=== Data extract ===
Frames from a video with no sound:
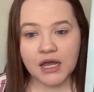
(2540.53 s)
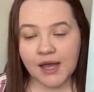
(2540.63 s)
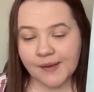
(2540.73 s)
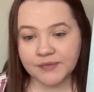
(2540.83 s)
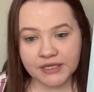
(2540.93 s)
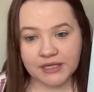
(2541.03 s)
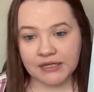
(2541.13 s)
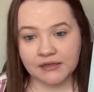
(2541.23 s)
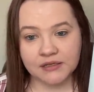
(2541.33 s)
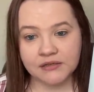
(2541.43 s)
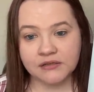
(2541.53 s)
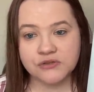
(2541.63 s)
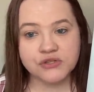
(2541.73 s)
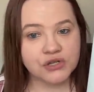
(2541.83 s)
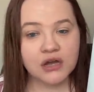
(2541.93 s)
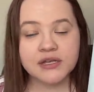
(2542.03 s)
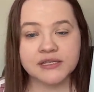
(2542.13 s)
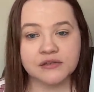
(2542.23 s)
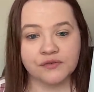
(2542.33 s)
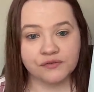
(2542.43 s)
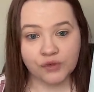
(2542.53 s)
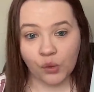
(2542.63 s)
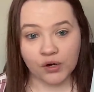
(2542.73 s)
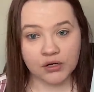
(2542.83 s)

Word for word: I mean, jaw hit the floor,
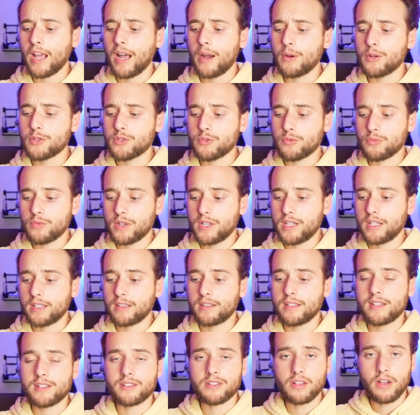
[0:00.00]
I was
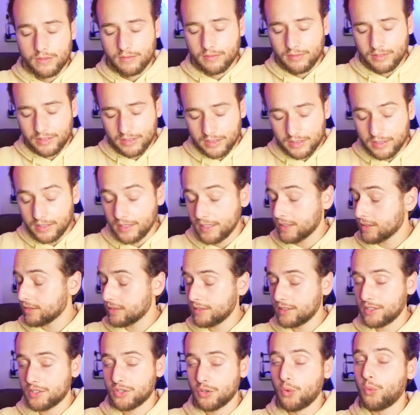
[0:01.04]
reading this
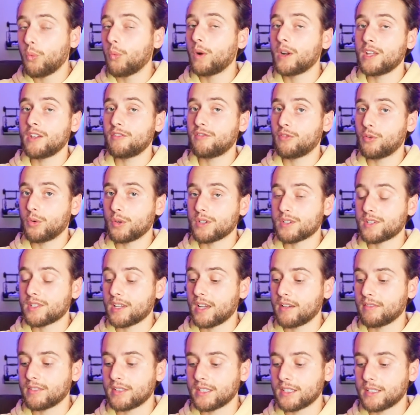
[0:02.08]
literally 24
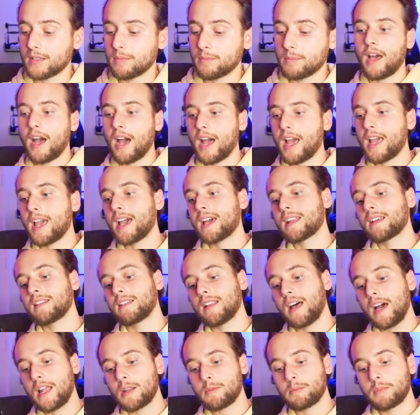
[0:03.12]
7. I had a
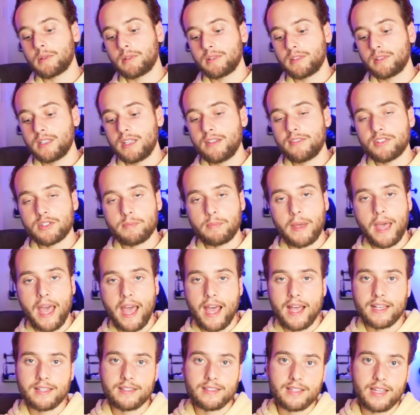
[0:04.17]
lot of beliefs
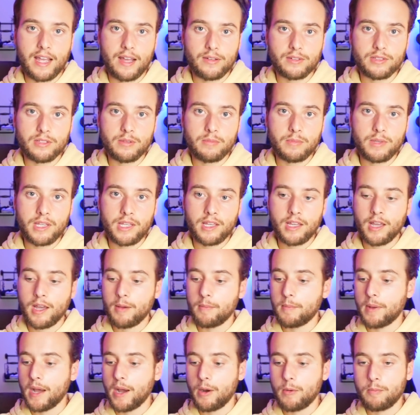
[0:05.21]
passed down to me
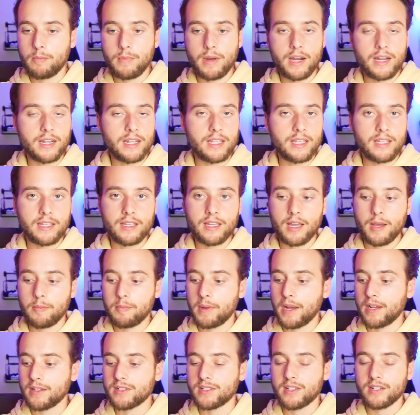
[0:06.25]
about money,
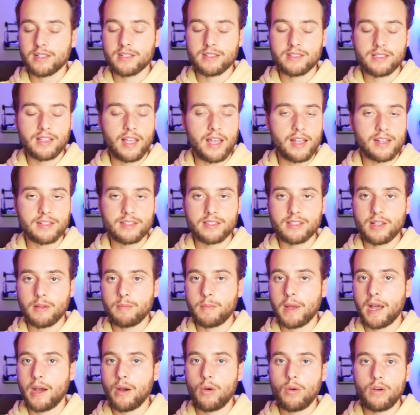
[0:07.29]
about success,
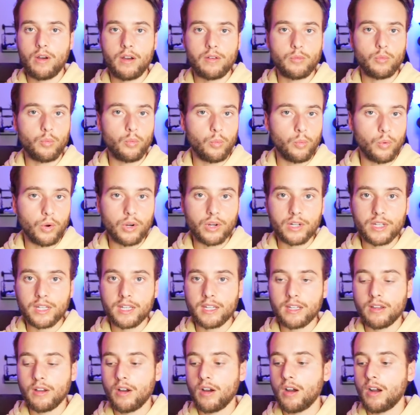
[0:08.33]
about
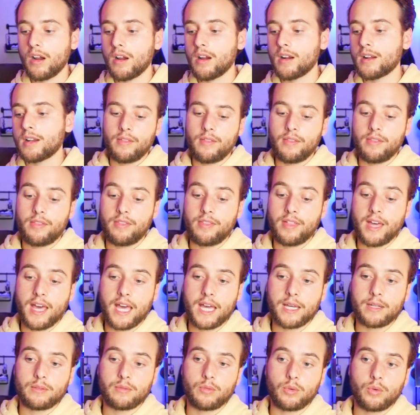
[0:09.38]
working hard
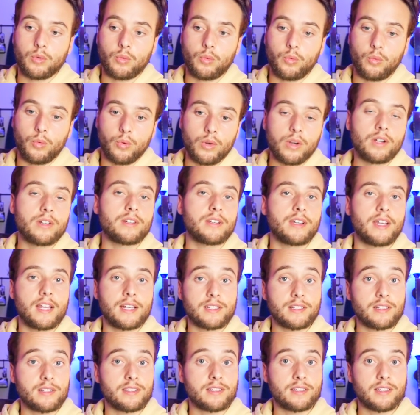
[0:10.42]
that weren't
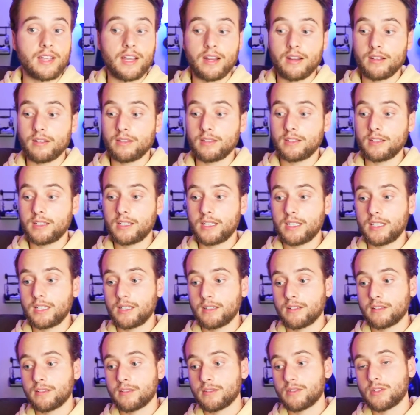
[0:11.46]

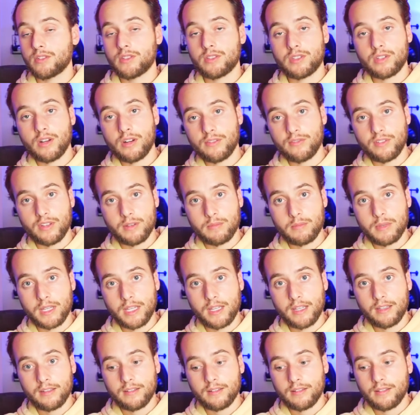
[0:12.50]
necessarily serving
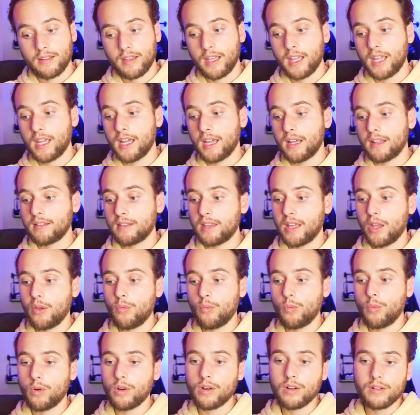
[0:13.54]
me. And they
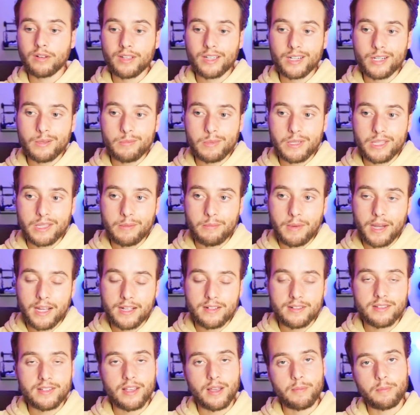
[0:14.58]
weren't going to be the
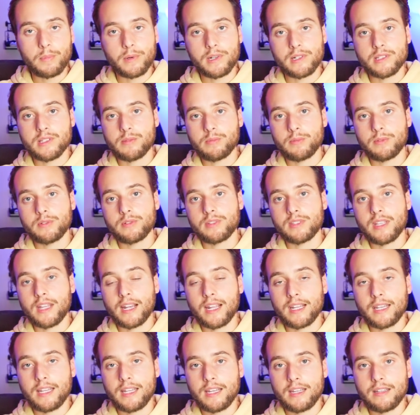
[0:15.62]
mindset principles that
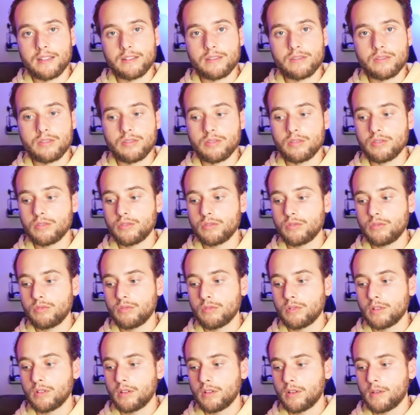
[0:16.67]
I needed to
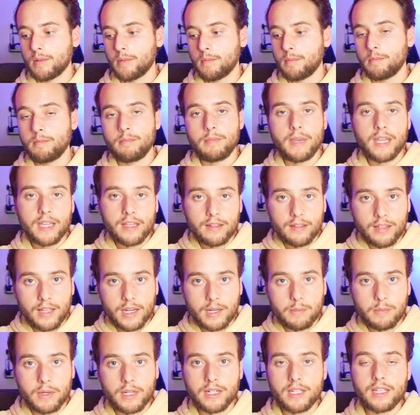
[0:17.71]
make a lot
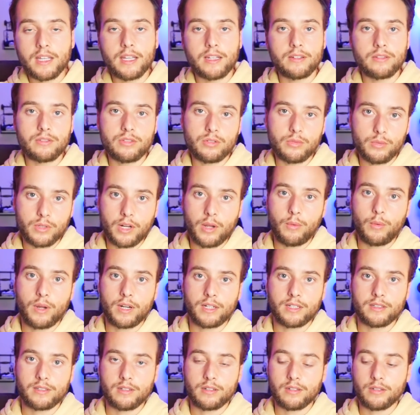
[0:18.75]
of money and do what I
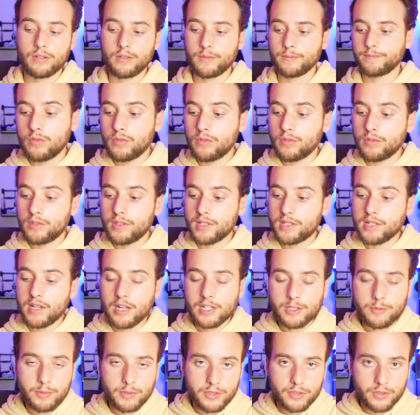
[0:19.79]
wanted to do. This
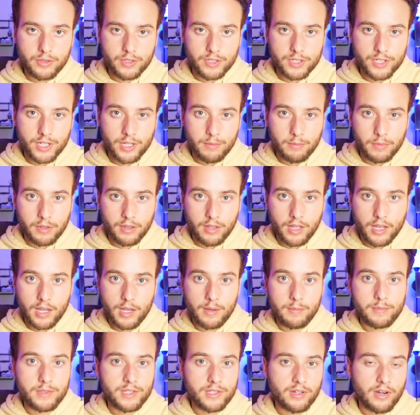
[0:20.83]
entrepreneurship
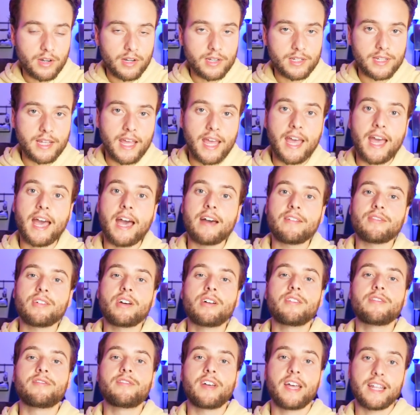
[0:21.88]
club started to have
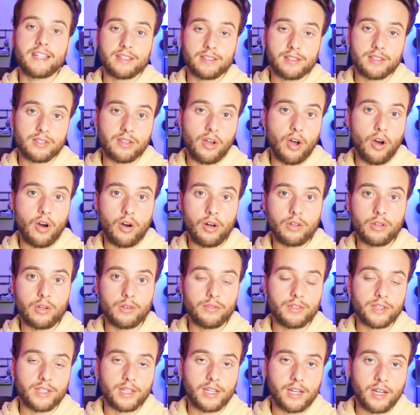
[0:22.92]
events all
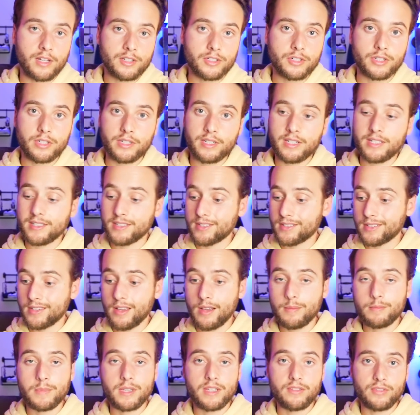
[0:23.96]
over the country and
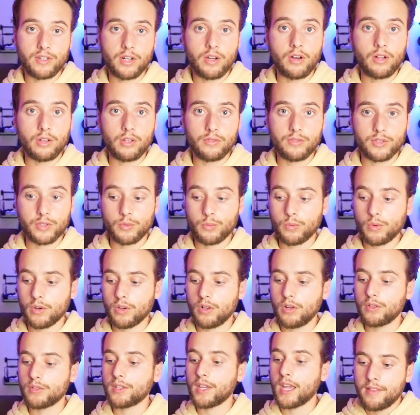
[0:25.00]
some even all over the
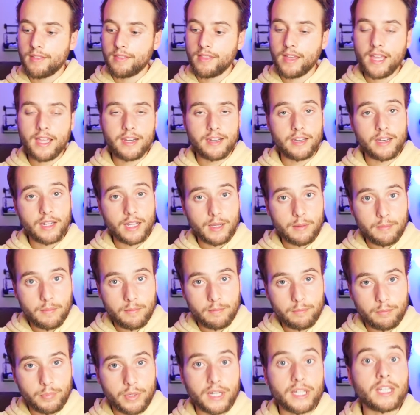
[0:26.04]
world. They ended
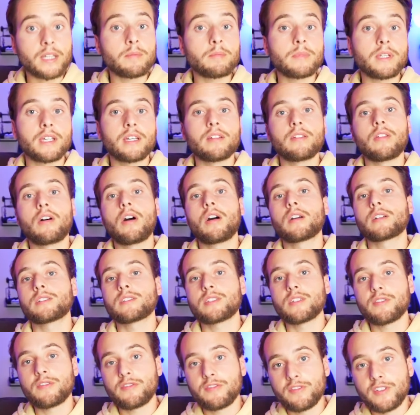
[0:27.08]
up bringing me along
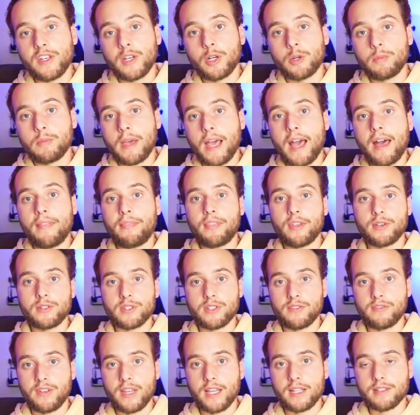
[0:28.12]
to film at
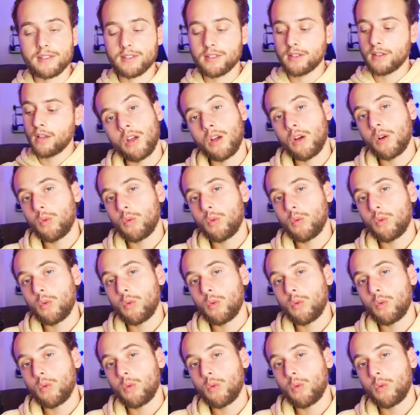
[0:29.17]
those events.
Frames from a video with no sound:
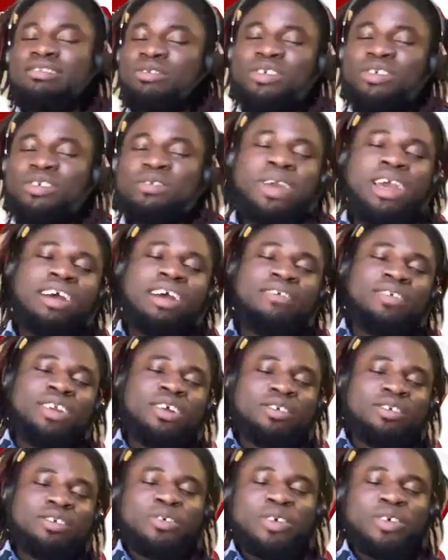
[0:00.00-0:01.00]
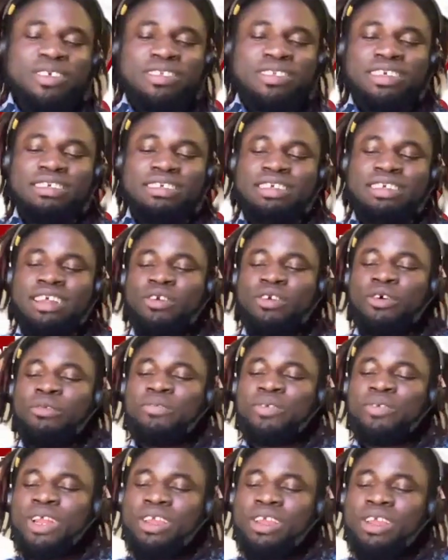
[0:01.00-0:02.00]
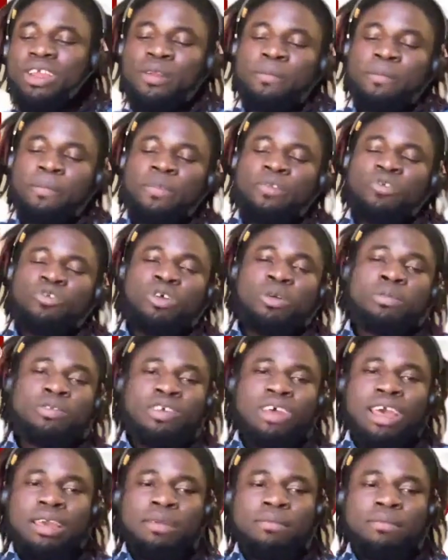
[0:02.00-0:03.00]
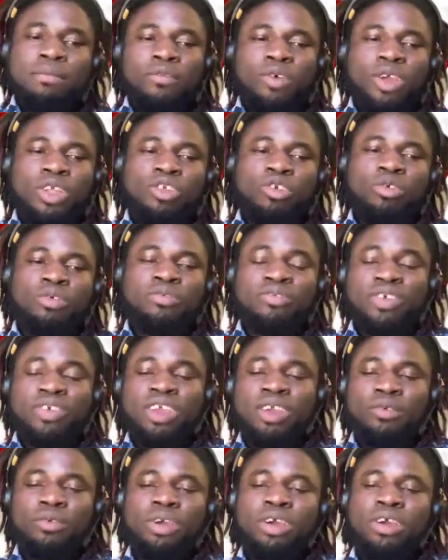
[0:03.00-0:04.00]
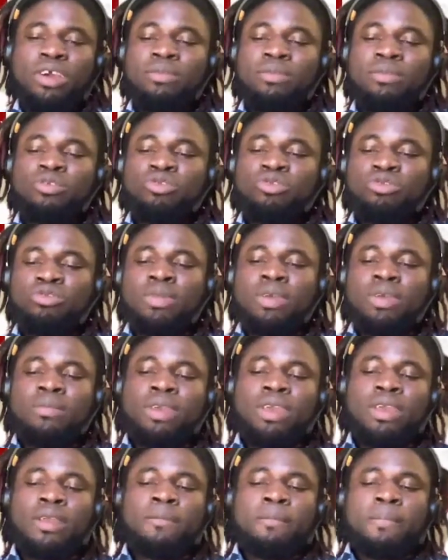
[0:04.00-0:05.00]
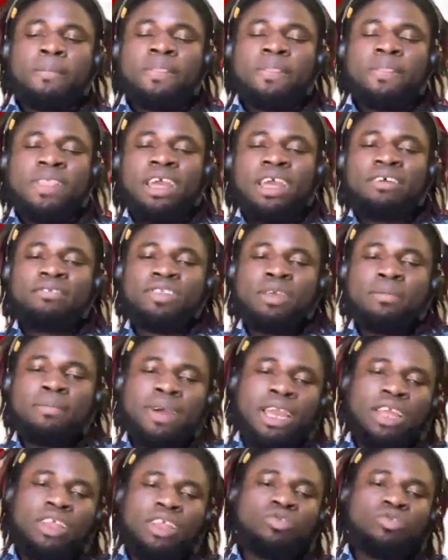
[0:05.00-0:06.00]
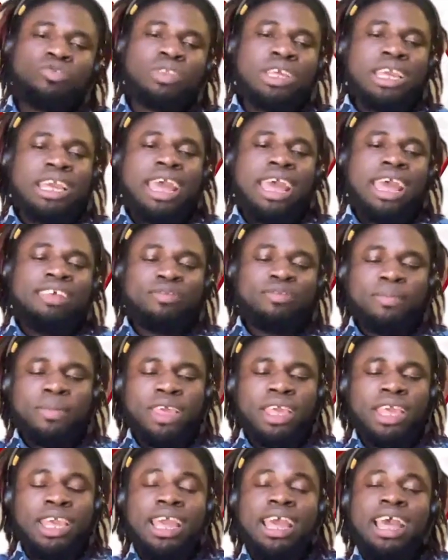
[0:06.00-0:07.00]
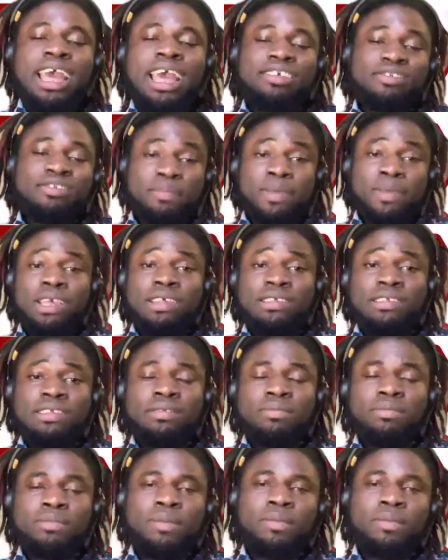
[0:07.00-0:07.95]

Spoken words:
trust me, I have a lot of questions, and hopefully sometime when you're free, we are able to maybe delve deeper into the AI space,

=== Exercise instructions ===
Restate the listing word for word, pictures excluded.

=== Written solution ===
Frames from a video with no sound:
(2540.53 s)
(2540.63 s)
(2540.73 s)
(2540.83 s)
(2540.93 s)
(2541.03 s)
(2541.13 s)
(2541.23 s)
(2541.33 s)
(2541.43 s)
(2541.53 s)
(2541.63 s)
(2541.73 s)
(2541.83 s)
(2541.93 s)
(2542.03 s)
(2542.13 s)
(2542.23 s)
(2542.33 s)
(2542.43 s)
(2542.53 s)
(2542.63 s)
(2542.73 s)
(2542.83 s)

Word for word: I mean, jaw hit the floor,
[0:00.00]
I was
[0:01.04]
reading this
[0:02.08]
literally 24
[0:03.12]
7. I had a
[0:04.17]
lot of beliefs
[0:05.21]
passed down to me
[0:06.25]
about money,
[0:07.29]
about success,
[0:08.33]
about
[0:09.38]
working hard
[0:10.42]
that weren't
[0:11.46]

[0:12.50]
necessarily serving
[0:13.54]
me. And they
[0:14.58]
weren't going to be the
[0:15.62]
mindset principles that
[0:16.67]
I needed to
[0:17.71]
make a lot
[0:18.75]
of money and do what I
[0:19.79]
wanted to do. This
[0:20.83]
entrepreneurship
[0:21.88]
club started to have
[0:22.92]
events all
[0:23.96]
over the country and
[0:25.00]
some even all over the
[0:26.04]
world. They ended
[0:27.08]
up bringing me along
[0:28.12]
to film at
[0:29.17]
those events.
Frames from a video with no sound:
[0:00.00-0:01.00]
[0:01.00-0:02.00]
[0:02.00-0:03.00]
[0:03.00-0:04.00]
[0:04.00-0:05.00]
[0:05.00-0:06.00]
[0:06.00-0:07.00]
[0:07.00-0:07.95]

Spoken words:
trust me, I have a lot of questions, and hopefully sometime when you're free, we are able to maybe delve deeper into the AI space,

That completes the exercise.